● WHAT YOU HAVE TO DO:
The expected output is every entry, repeated exactly.

--- SUPPLIED MATERIAL ---

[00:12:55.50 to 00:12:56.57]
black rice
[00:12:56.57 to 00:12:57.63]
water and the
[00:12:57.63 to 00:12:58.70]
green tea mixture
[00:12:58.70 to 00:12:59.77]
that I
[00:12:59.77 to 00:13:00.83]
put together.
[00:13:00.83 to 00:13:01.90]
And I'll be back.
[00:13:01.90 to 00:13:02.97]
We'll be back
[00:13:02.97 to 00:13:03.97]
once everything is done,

---

● WRITTEN ANSWER:
[00:12:55.50 to 00:12:56.57]
black rice
[00:12:56.57 to 00:12:57.63]
water and the
[00:12:57.63 to 00:12:58.70]
green tea mixture
[00:12:58.70 to 00:12:59.77]
that I
[00:12:59.77 to 00:13:00.83]
put together.
[00:13:00.83 to 00:13:01.90]
And I'll be back.
[00:13:01.90 to 00:13:02.97]
We'll be back
[00:13:02.97 to 00:13:03.97]
once everything is done,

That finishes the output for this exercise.